__Problem details__
Give back, exactly and with nothing added, the lines that run from the one containing "[0:00.40-0:00.60]" to the final line below.

__Records for the exercise__
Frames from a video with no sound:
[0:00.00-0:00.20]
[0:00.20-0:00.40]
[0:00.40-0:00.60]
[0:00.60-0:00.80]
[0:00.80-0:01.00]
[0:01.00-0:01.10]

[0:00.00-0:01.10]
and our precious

__Answer box__
[0:00.40-0:00.60]
[0:00.60-0:00.80]
[0:00.80-0:01.00]
[0:01.00-0:01.10]

[0:00.00-0:01.10]
and our precious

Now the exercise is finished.